## AIM OF THE EXERCISE
Output word for word the lines from the one with "[1.20-1.40s]" to the final line of the data, both ends included, but skip the pictures.

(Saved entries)

Segment Open

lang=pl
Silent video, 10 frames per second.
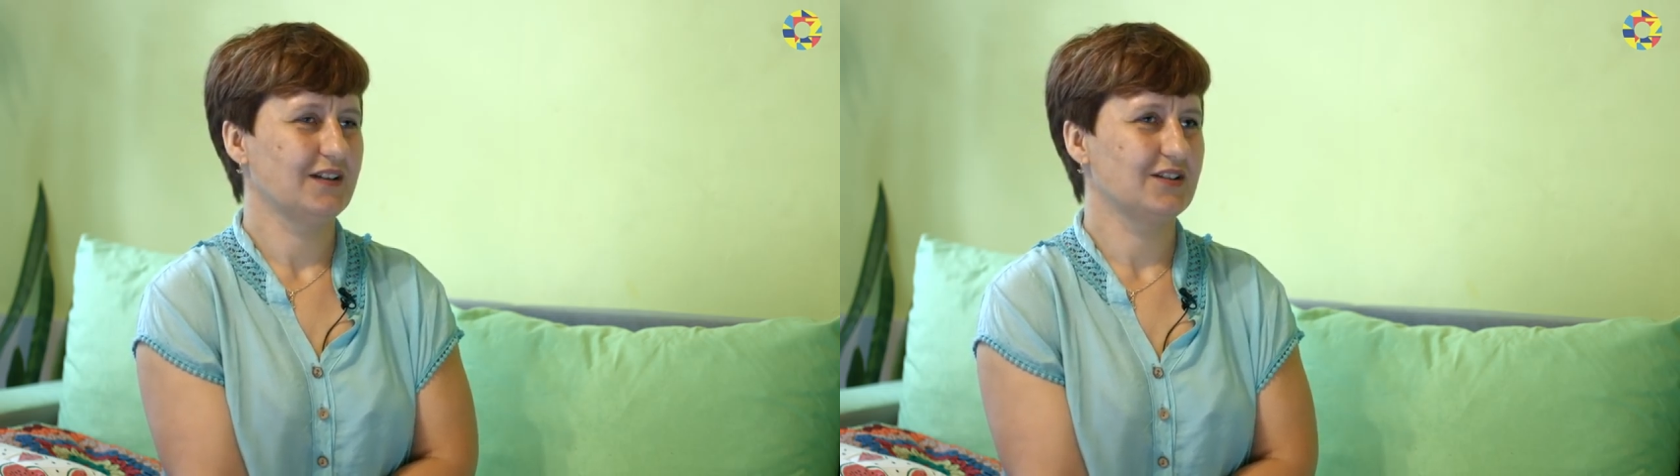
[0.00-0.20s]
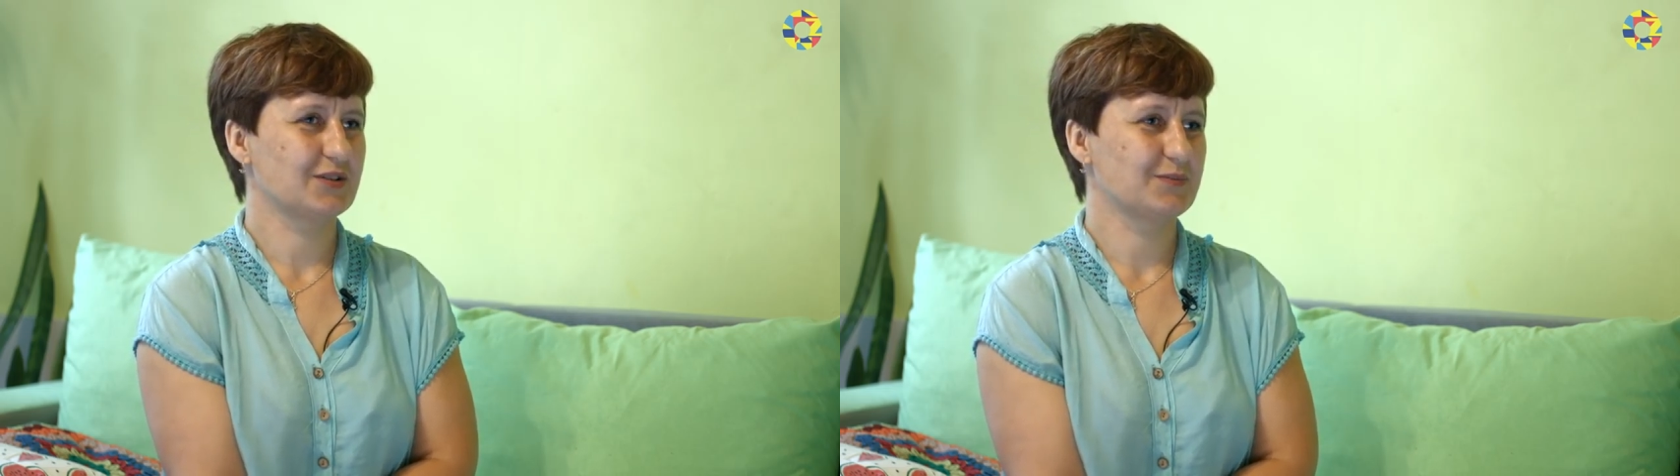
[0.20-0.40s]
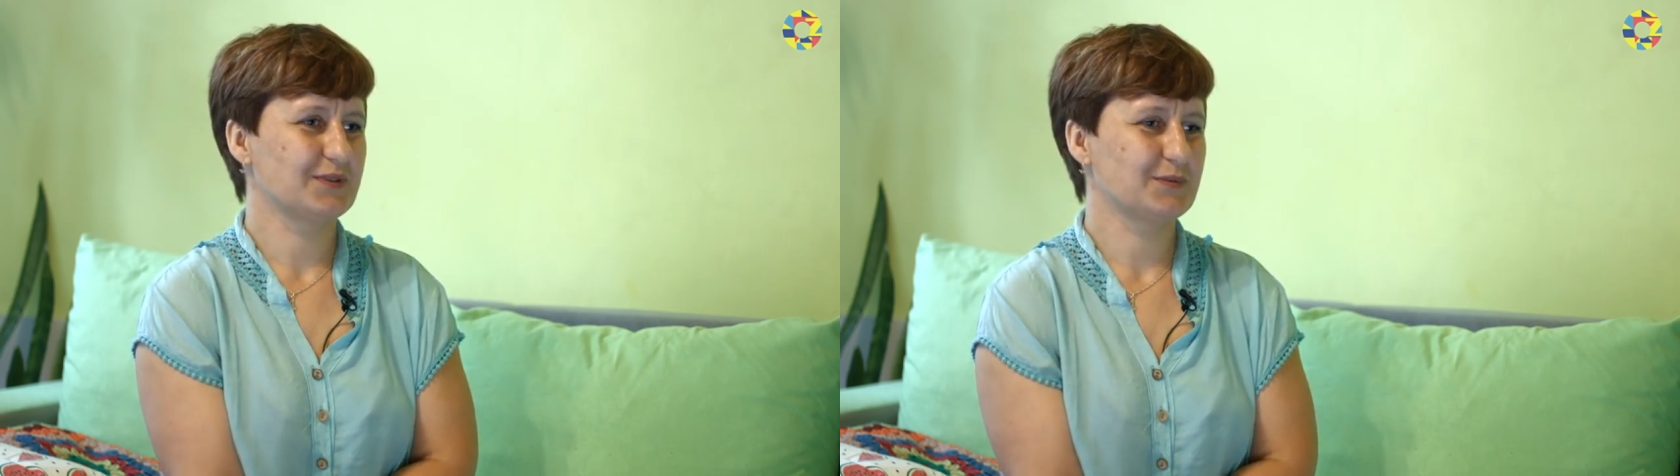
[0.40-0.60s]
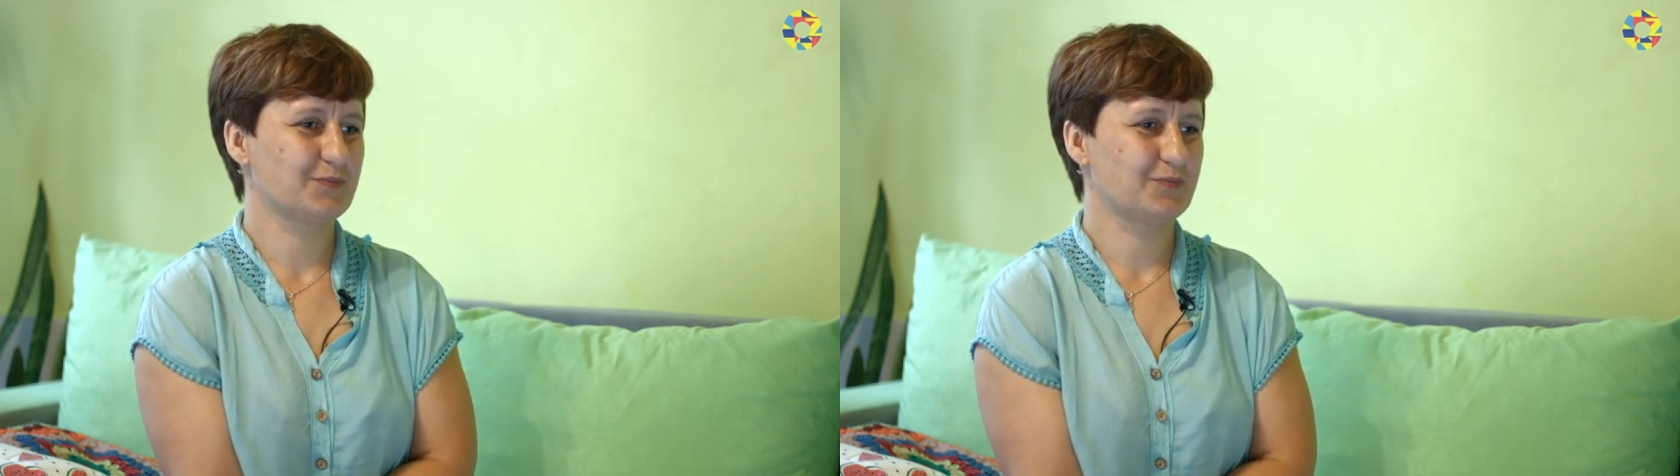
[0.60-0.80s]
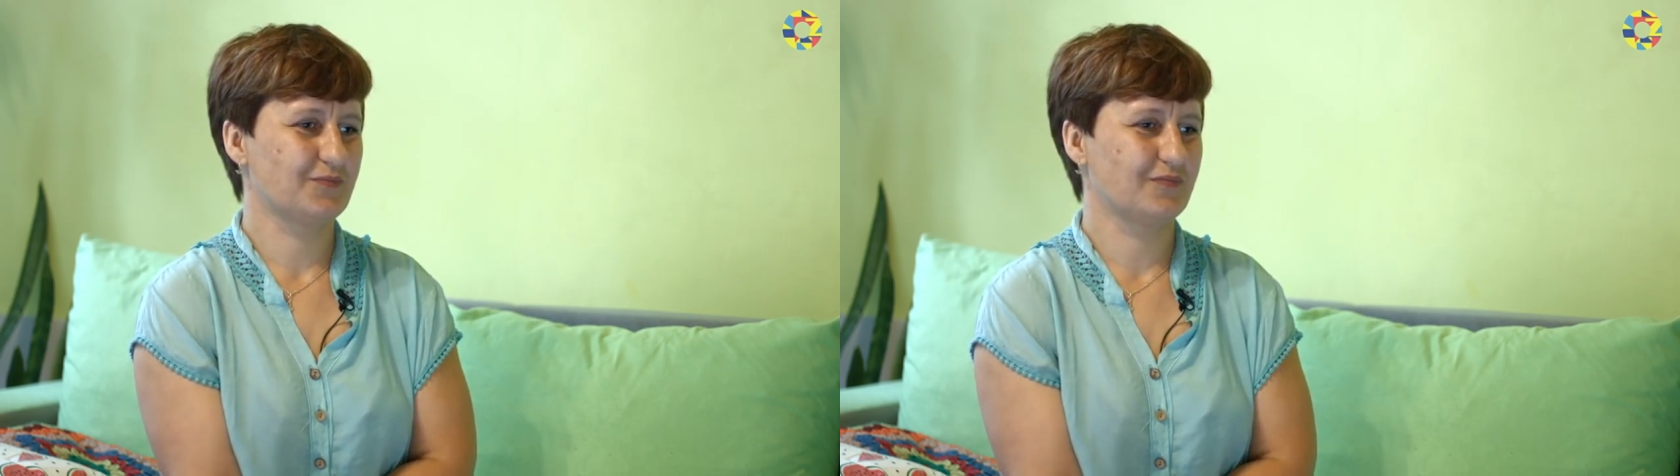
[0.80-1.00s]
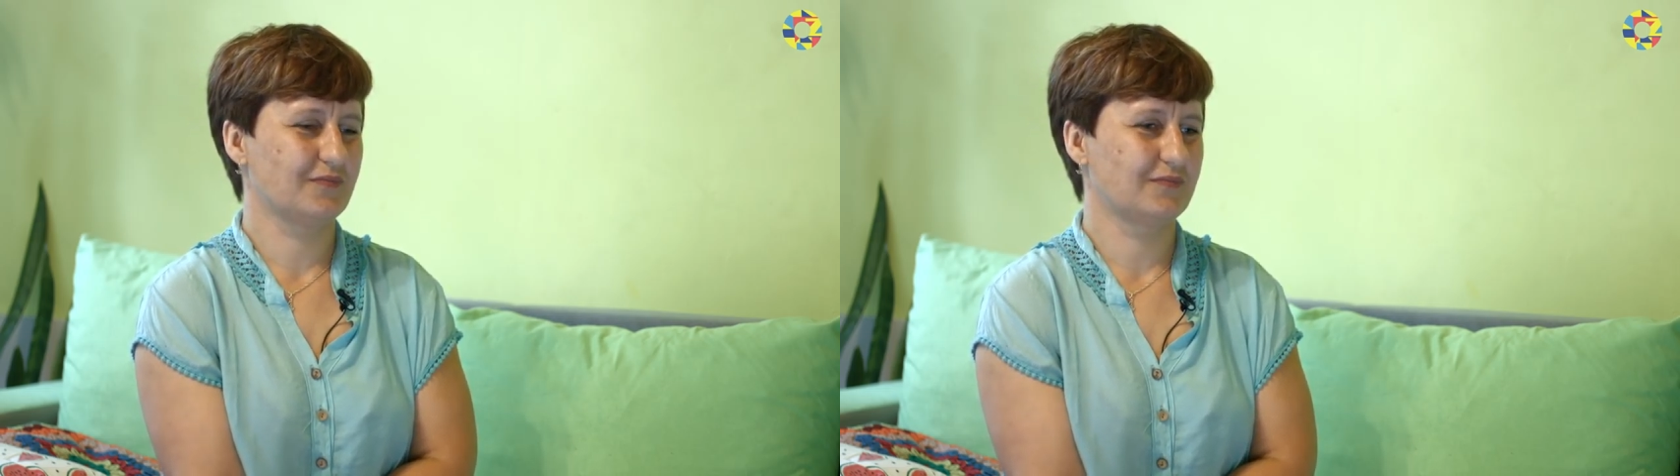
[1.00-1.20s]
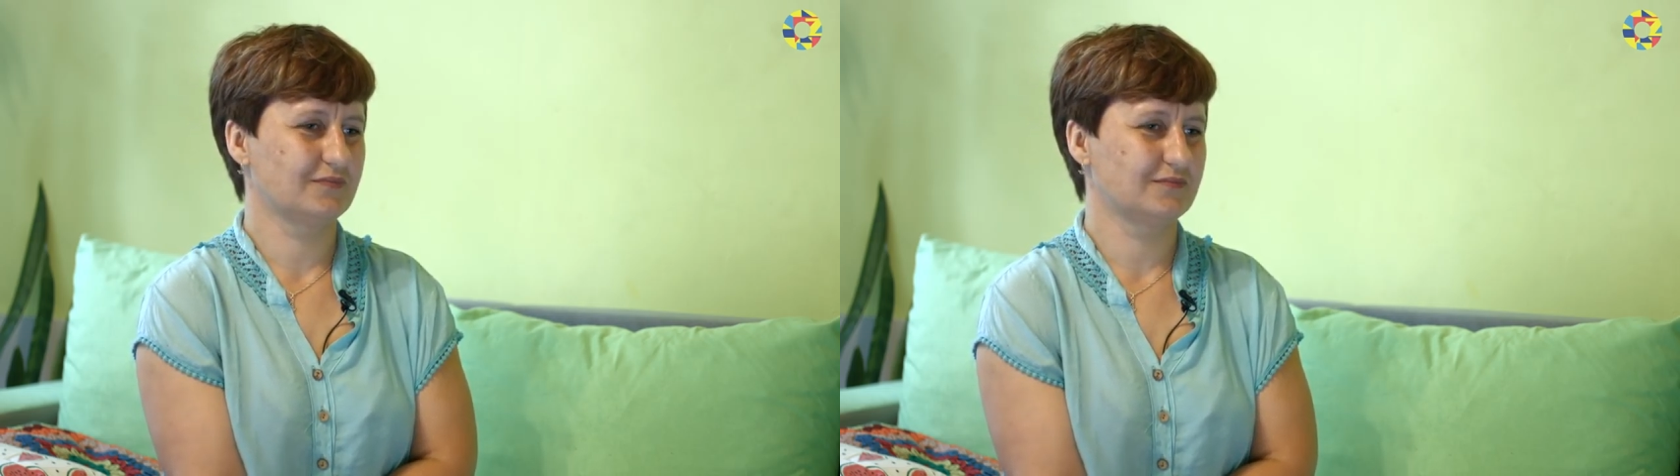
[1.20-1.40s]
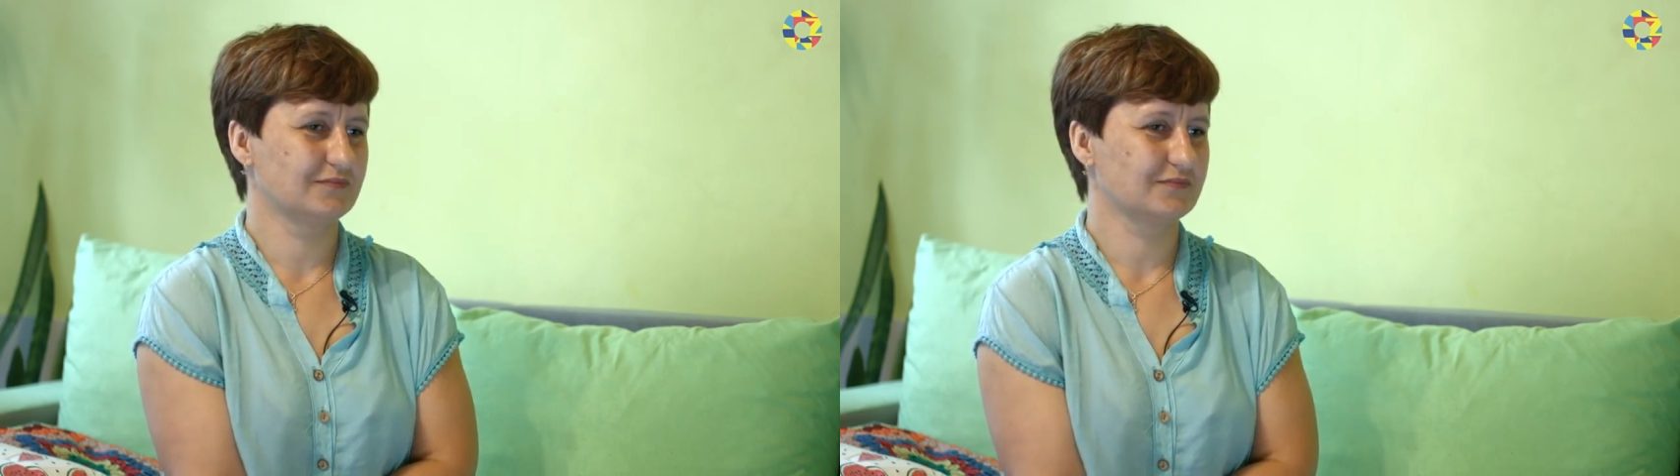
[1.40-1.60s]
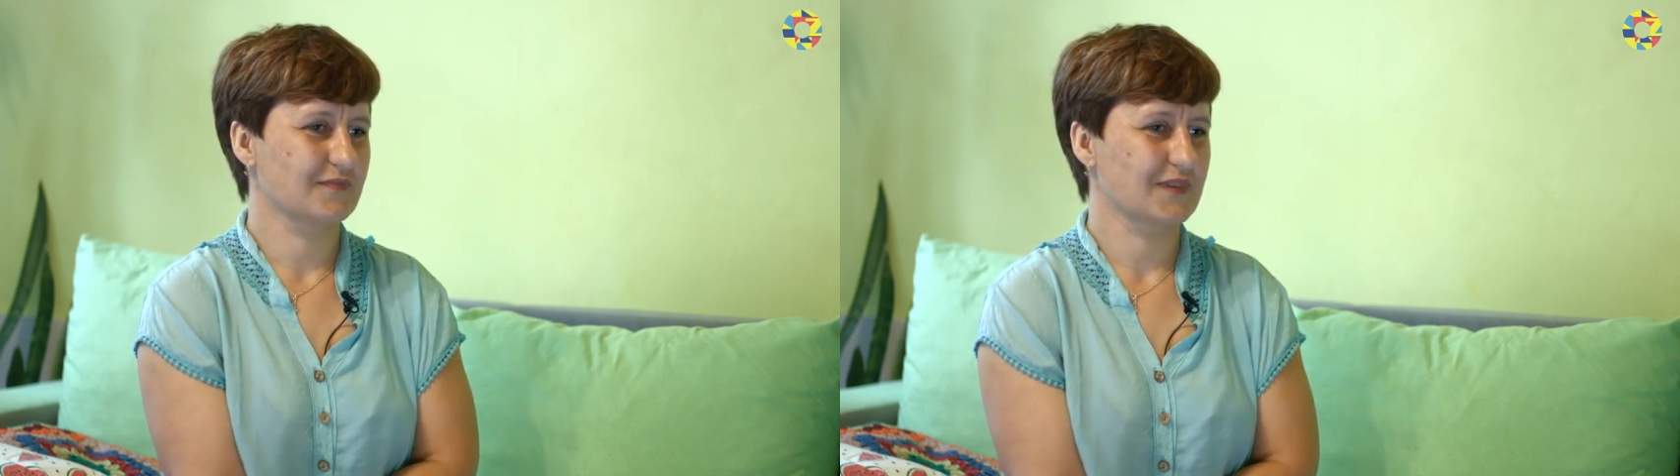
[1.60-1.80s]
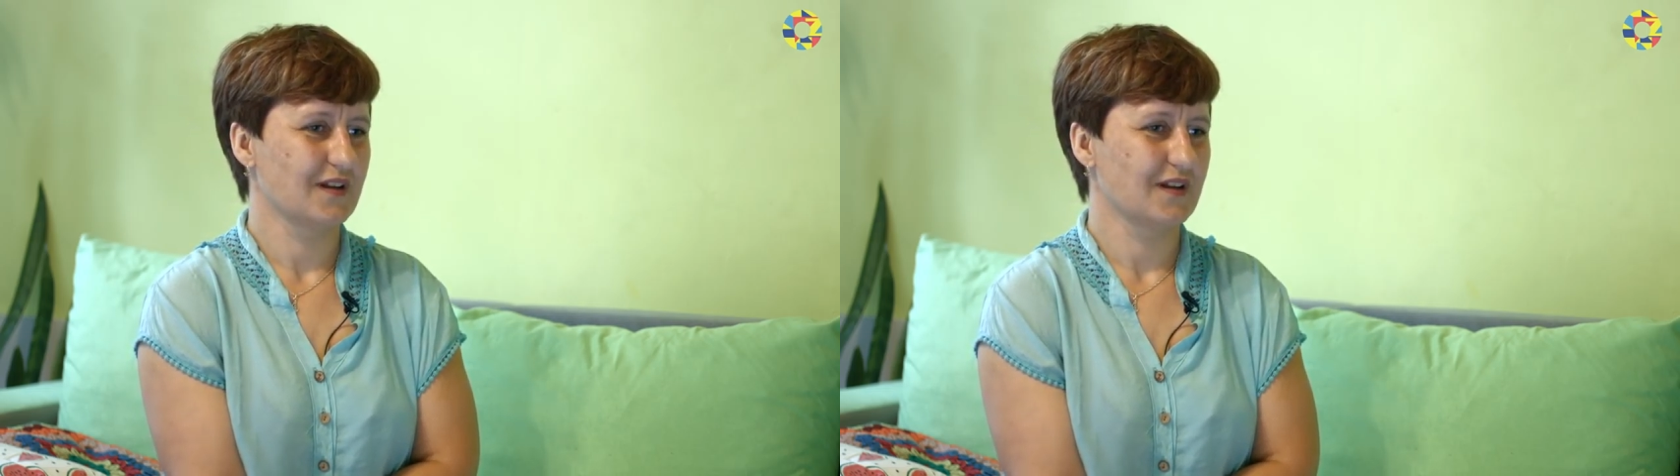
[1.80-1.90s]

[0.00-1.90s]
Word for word: i żeby mm,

Segment Closed

## EXERCISE RESPONSE
[1.20-1.40s]
[1.40-1.60s]
[1.60-1.80s]
[1.80-1.90s]

[0.00-1.90s]
Word for word: i żeby mm,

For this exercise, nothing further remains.